Ha'Khael closed the cadaver's eyes and moved on to the next victim, repeating the process. Gemini affected a look of annoyance, but I could tell his curiosity was piqued. While his long-lost interest in the supernatural was only recently rekindled, he was genuinely interested in finding out what Ha'Khael was doing. I was much less so and stifled a yawn, or rather the electronic simulation of a yawn, its impulse being programmed to make us appear more dynamic and relatable.
"Have you picked up on anything?" Shadow Man asked.
"I have some idea on what's going on here, yes. There's obviously no physical signs of distress, as I'm sure you've already deduced, and I'm a little pained to admit that our shining knight was perfectly on point when he determined they weren't attacked mystically... at least not in the traditional sense."
"What do you mean?" my crystalline companion asked. He was looking a little less dejected and a little more cooperative, his ego inflated by Ha'Khael's admission of him being right.
"The key to detecting mystical energy, as I'm sure you know, is by intuiting intent. If a spell was cast whose intent was to harm an individual, then someone well-versed enough in magicks could detect such a spell. If that's what they're looking for. Similarly, if one was narrowing their focus to detect a teleportation spell, one would try to intuit the intent to enter, or leave. You intuited no intent to harm on any of these victims. Just because these people weren't attacked, that doesn't mean no spell was cast, it simply means you must cast a wider net, search for other forms of intent."
"I don't understand," I said, "what kind of spell would kill somebody without the caster meaning to?"
He didn't break his concentration on examining the bodies as he spoke. "Well, to find that out we must look to what is different about these bodies. Or, in this case, what is missing. Are you familiar with the concept of animism? That every thing, living and inanimate, has its own soul? Living beings are simply born with souls, of course. Most religions get that part right, at least. This man would live and die bearing a soul, and his hair," he said plucking a hair off a cadaver's head, "though not living, would keep a small trace of the soul it was connected to. And you can do all manner of sinister things through that connection with the right spells."
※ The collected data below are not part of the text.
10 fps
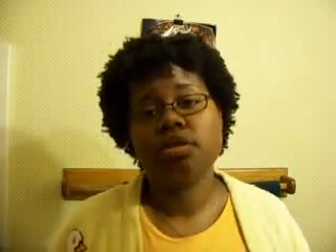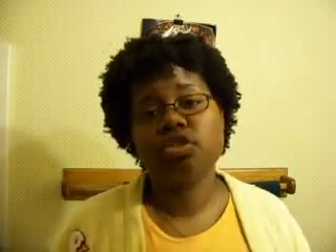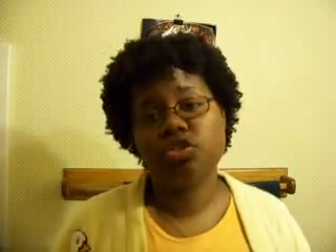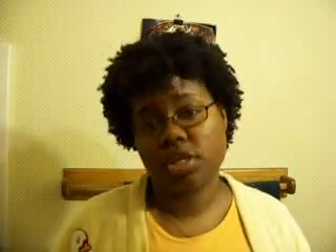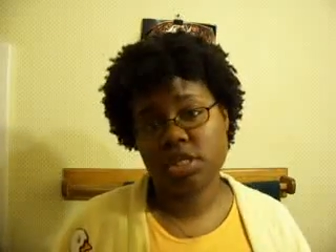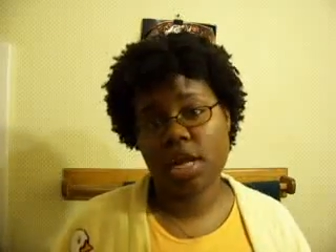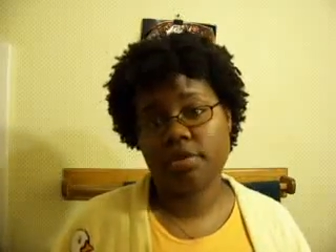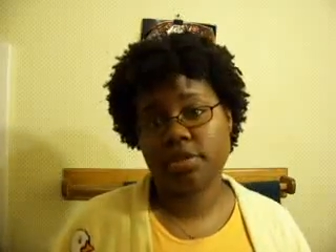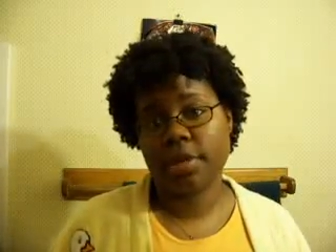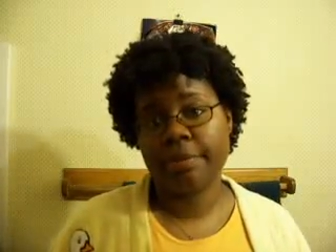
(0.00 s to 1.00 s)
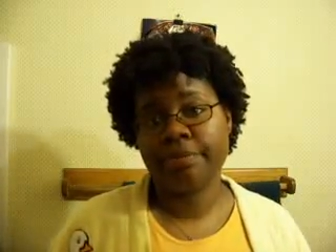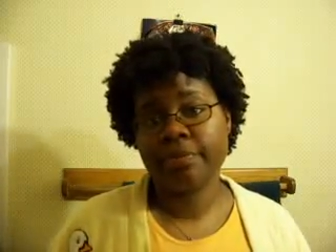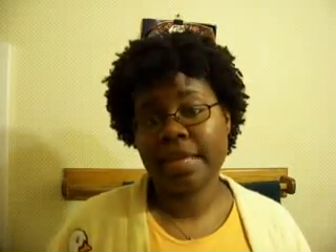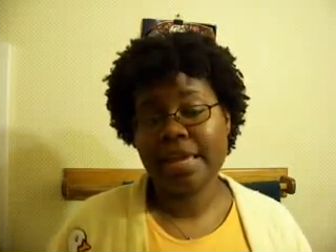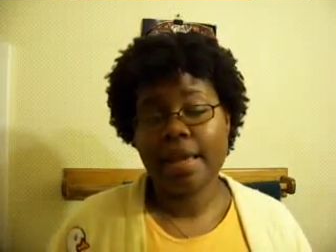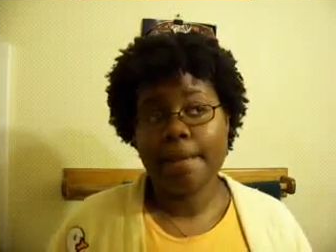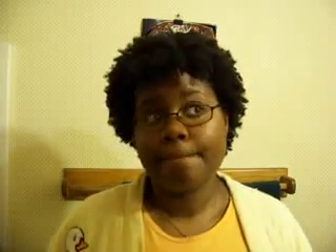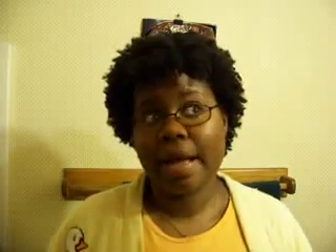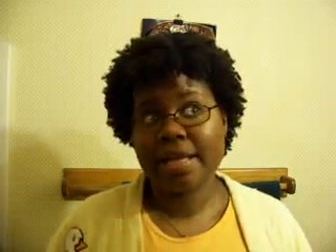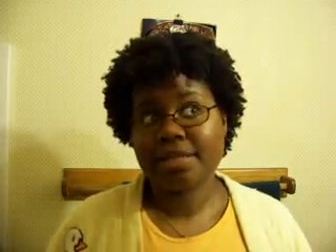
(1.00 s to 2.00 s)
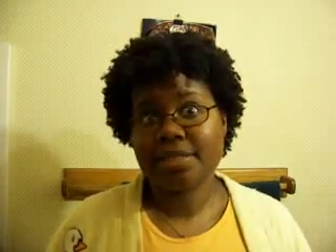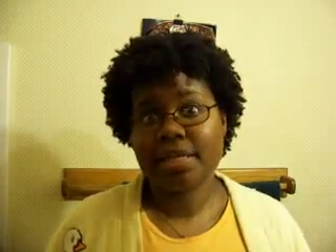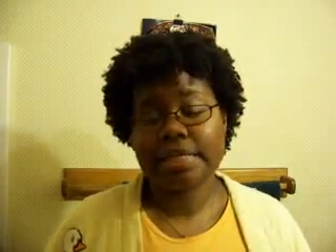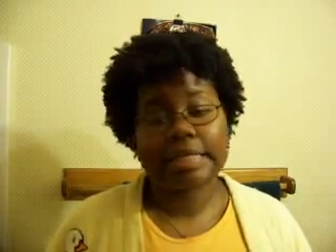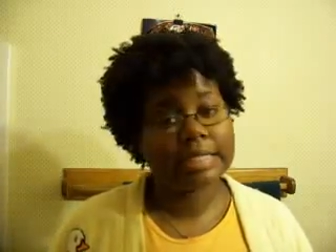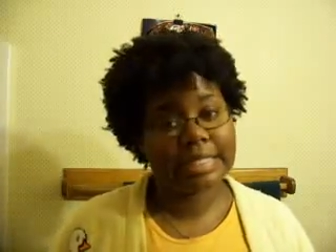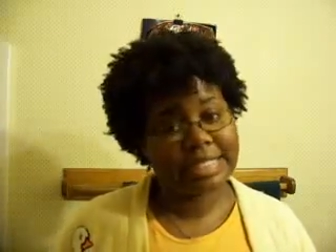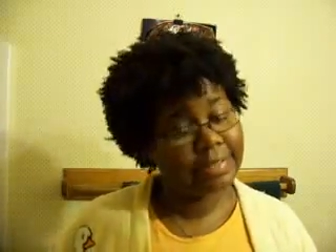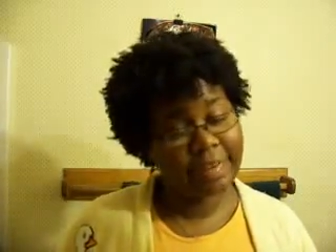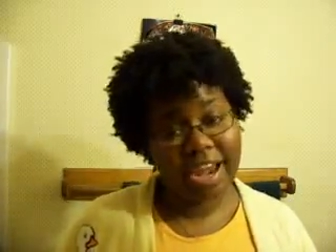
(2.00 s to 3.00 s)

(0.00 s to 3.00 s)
to stretch it out some. But this is the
Gemini frowned at this. He had recently discovered someone doing exactly that to him and the Mechs.
"The souls of objects, on the other hand, are trickier to explain. Typically they become imbued with souls during their creation, or by forging a bond by being meaningful to an individual. You, for example, were imbued with a soul by your inventor... and this table-"
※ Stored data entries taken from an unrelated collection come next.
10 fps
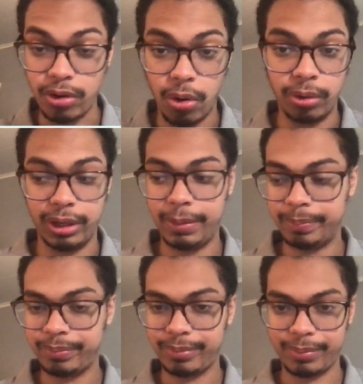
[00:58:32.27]
goalie
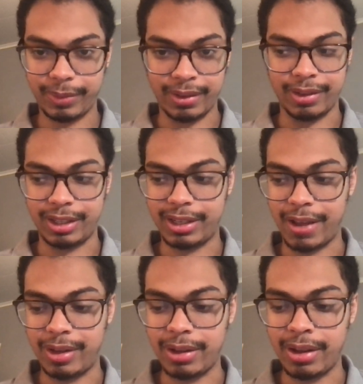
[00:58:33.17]
in the
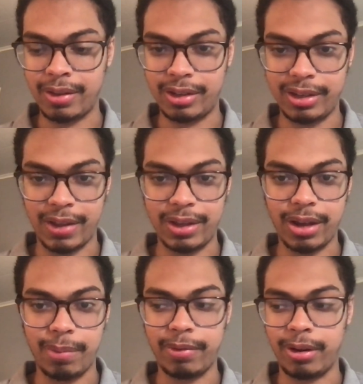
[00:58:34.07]
Stanley in the Stanley
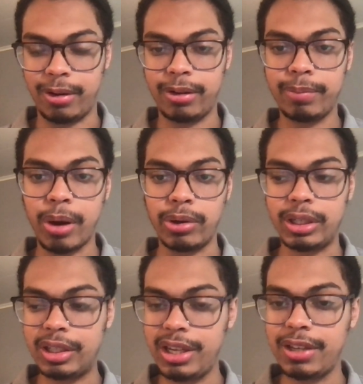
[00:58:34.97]
Cup uh,
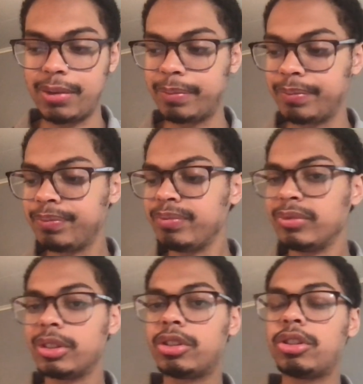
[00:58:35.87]
postseason.
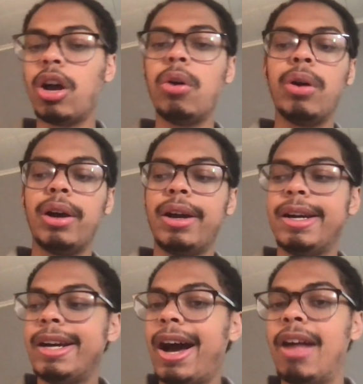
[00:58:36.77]
So.
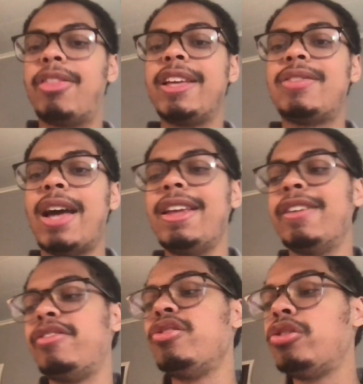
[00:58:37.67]
I think that
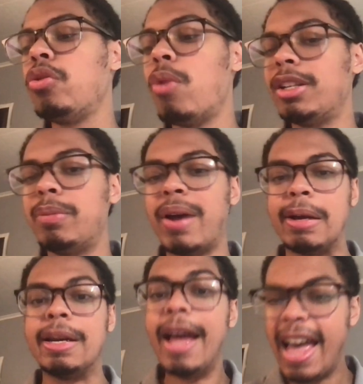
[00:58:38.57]
if you do want to bet
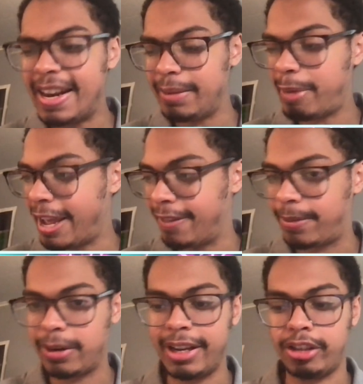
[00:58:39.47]
on any
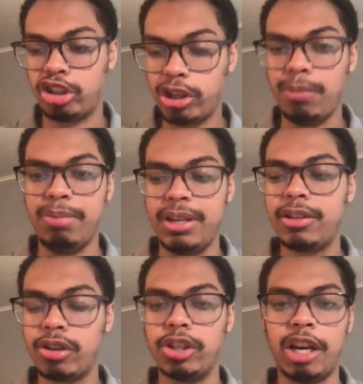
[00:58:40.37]
Panther, it should be
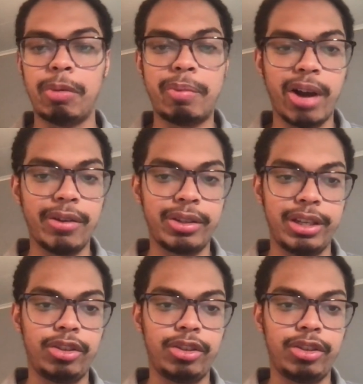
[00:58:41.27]
Sergei Bobrovsky,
He started to run his pale hand across the smooth metal of the workstation, and then stopped short. "How unsettling. This room, the objects within it... there is very little here that gives off any aura at all. What could cause this?"
I smirked, the answer occurring to me pretty easily. "Mass production. Machines, not humans, built this table... and maybe hundreds identical to it."
"Objects building objects," Ha'Khael frowned at this. "How disturbing." A thought seemed to cross his mind. "Is all of your world built like this?"
"Increasingly so, yeah," Shadow replied.
"Interesting, indeed." he seemed to ponder out loud. "In any case, I can only assume you've not gone so far as to mass-produce cadavers yet, which returns me to my previous point. This residual trace doesn't just disappear when the vessel expires, no more than it goes away when a hair is removed from the head. Anything once living is imbued with a soul, or at least a trace of one. But he," the demon gestured to the corpse in front of him, "is not. In point of fact, none of them are."
Gemini folded his arms across his chest. "So you're saying someone killed these people and stole their souls?"
"Oh no, young knight. I'm saying someone stole their souls, and that killed them."